**Problem:** Omit the pictures, then write out every entry exactly as it reads.
--------------------------------------------------
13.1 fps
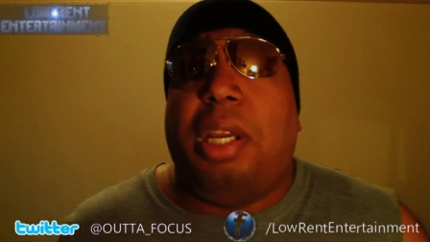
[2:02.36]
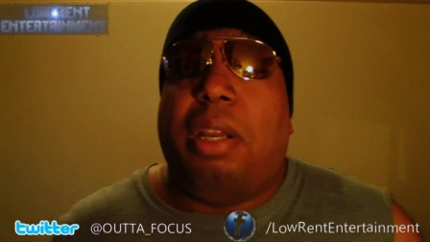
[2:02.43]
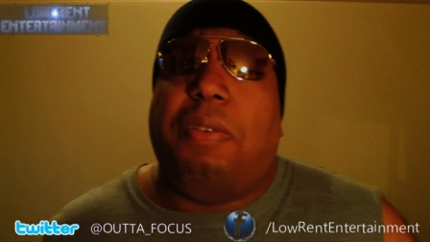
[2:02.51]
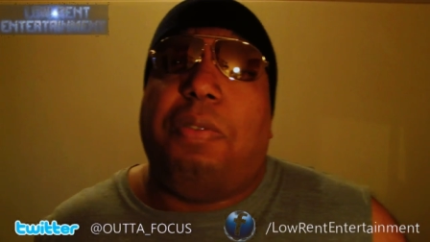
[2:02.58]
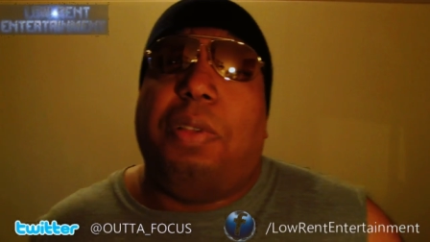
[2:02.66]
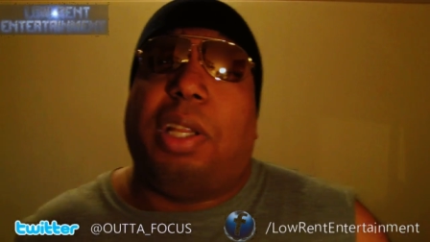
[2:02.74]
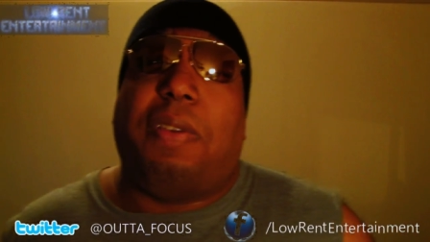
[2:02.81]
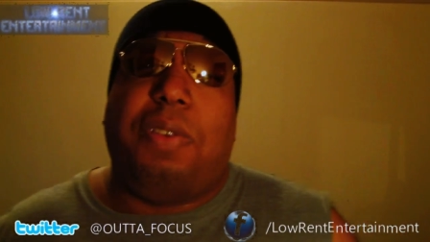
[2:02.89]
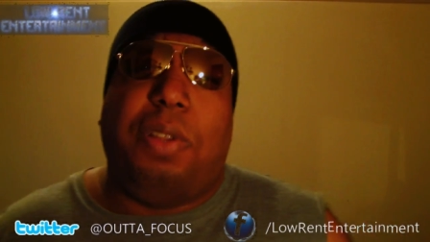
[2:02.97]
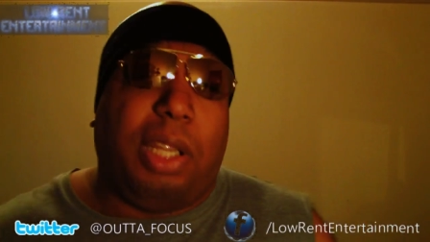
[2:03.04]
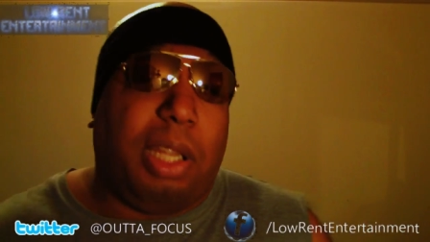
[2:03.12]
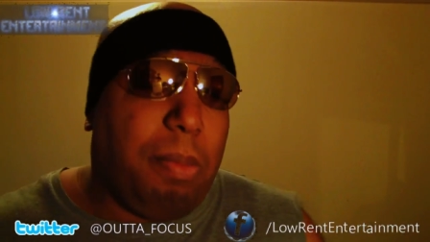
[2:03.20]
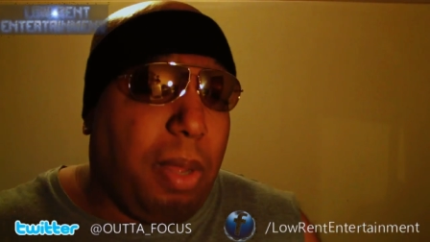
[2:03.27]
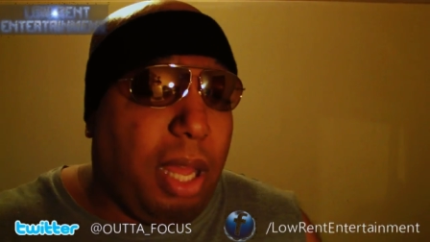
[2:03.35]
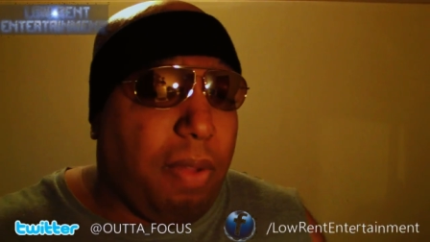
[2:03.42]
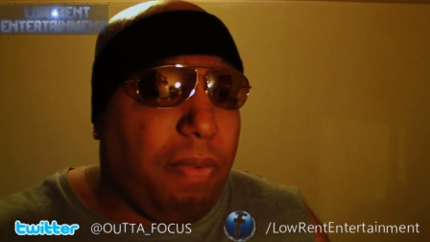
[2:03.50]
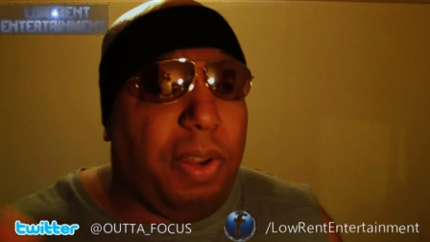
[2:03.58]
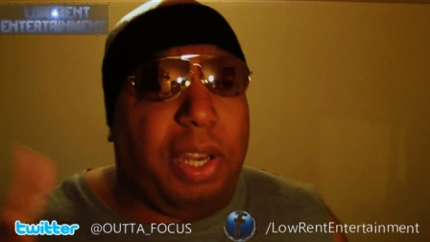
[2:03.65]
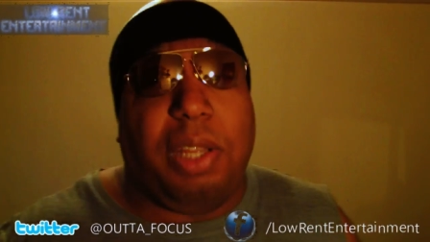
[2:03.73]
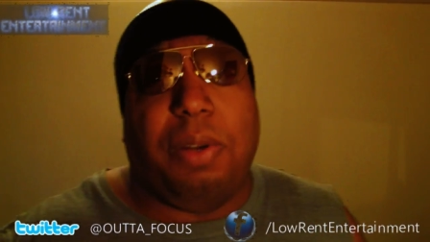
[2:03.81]
if you look at my
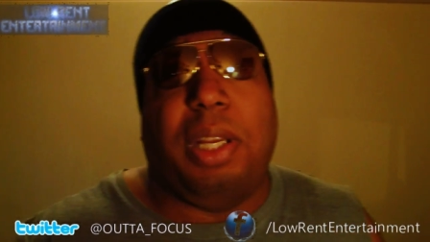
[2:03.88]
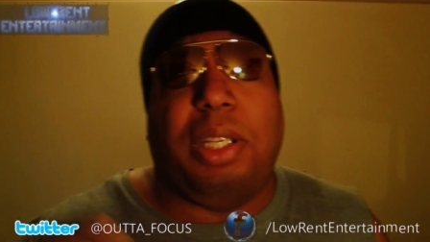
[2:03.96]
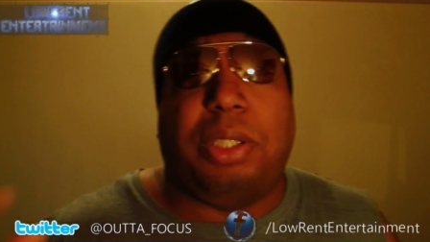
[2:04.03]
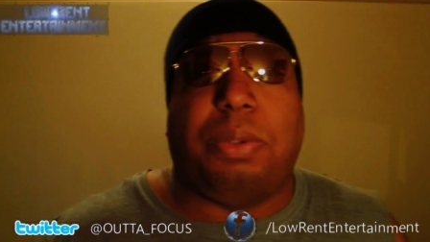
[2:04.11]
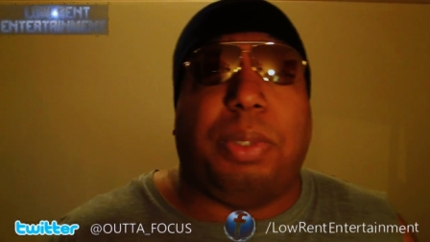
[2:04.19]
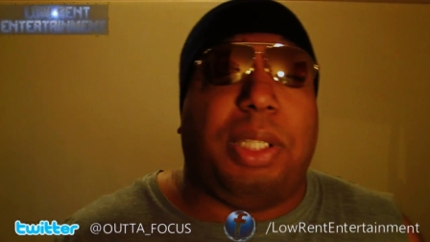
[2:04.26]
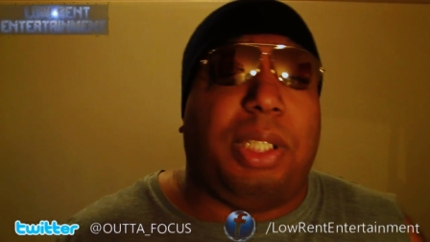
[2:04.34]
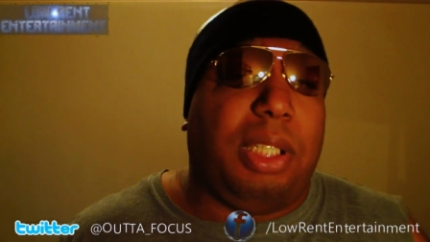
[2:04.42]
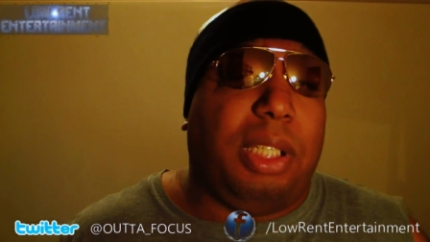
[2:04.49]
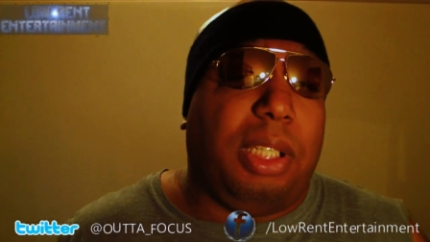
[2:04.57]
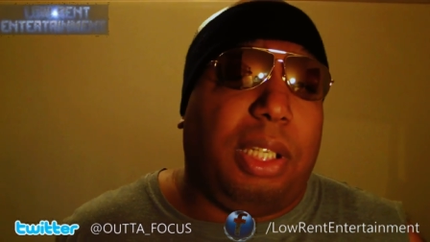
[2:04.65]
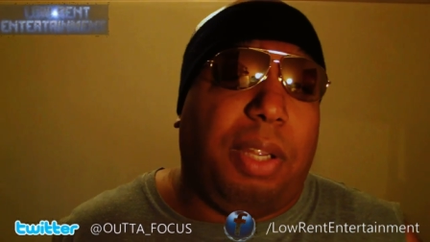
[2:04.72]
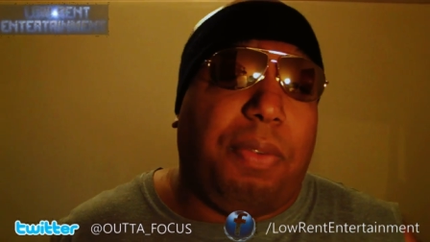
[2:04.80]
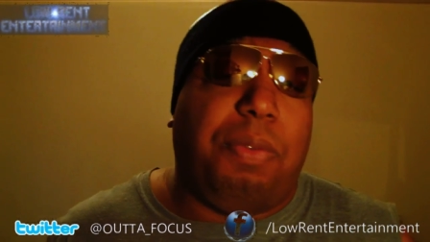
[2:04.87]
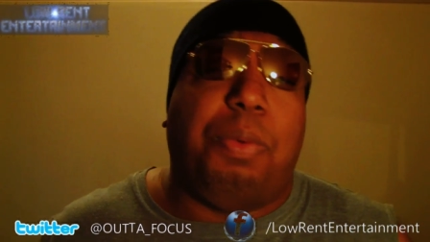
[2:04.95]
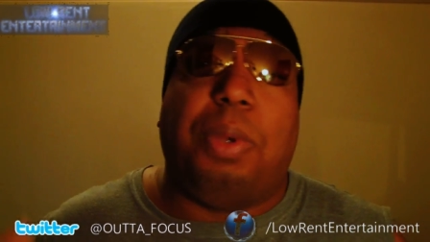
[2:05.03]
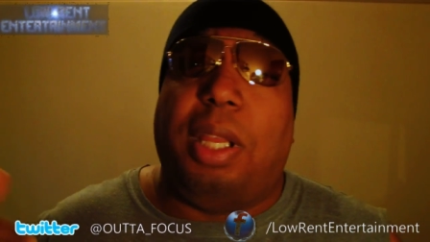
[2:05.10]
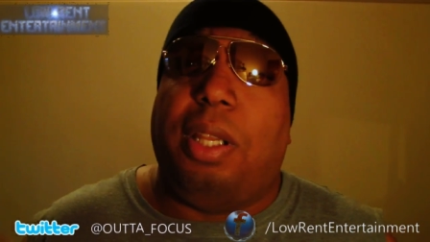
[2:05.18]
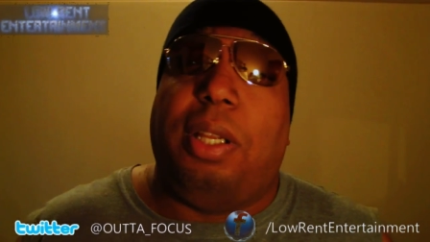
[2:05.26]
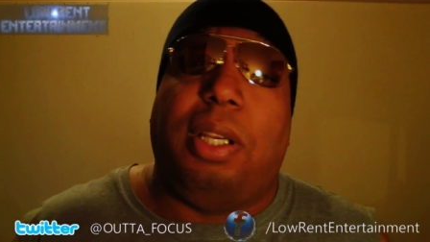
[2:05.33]
video history, if you
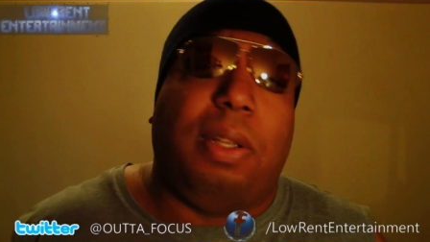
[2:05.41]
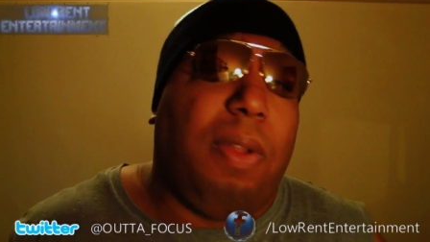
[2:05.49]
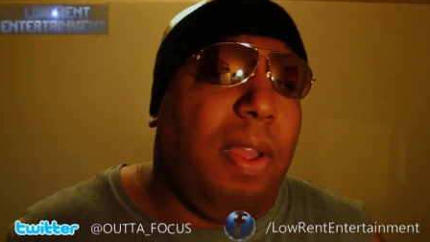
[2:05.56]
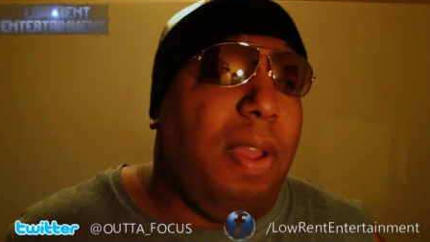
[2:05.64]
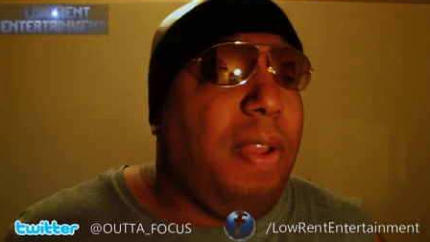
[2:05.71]
really look,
--------------------------------------------------
**Worked solution:**
13.1 fps
[2:02.36]
[2:02.43]
[2:02.51]
[2:02.58]
[2:02.66]
[2:02.74]
[2:02.81]
[2:02.89]
[2:02.97]
[2:03.04]
[2:03.12]
[2:03.20]
[2:03.27]
[2:03.35]
[2:03.42]
[2:03.50]
[2:03.58]
[2:03.65]
[2:03.73]
[2:03.81]
if you look at my
[2:03.88]
[2:03.96]
[2:04.03]
[2:04.11]
[2:04.19]
[2:04.26]
[2:04.34]
[2:04.42]
[2:04.49]
[2:04.57]
[2:04.65]
[2:04.72]
[2:04.80]
[2:04.87]
[2:04.95]
[2:05.03]
[2:05.10]
[2:05.18]
[2:05.26]
[2:05.33]
video history, if you
[2:05.41]
[2:05.49]
[2:05.56]
[2:05.64]
[2:05.71]
really look,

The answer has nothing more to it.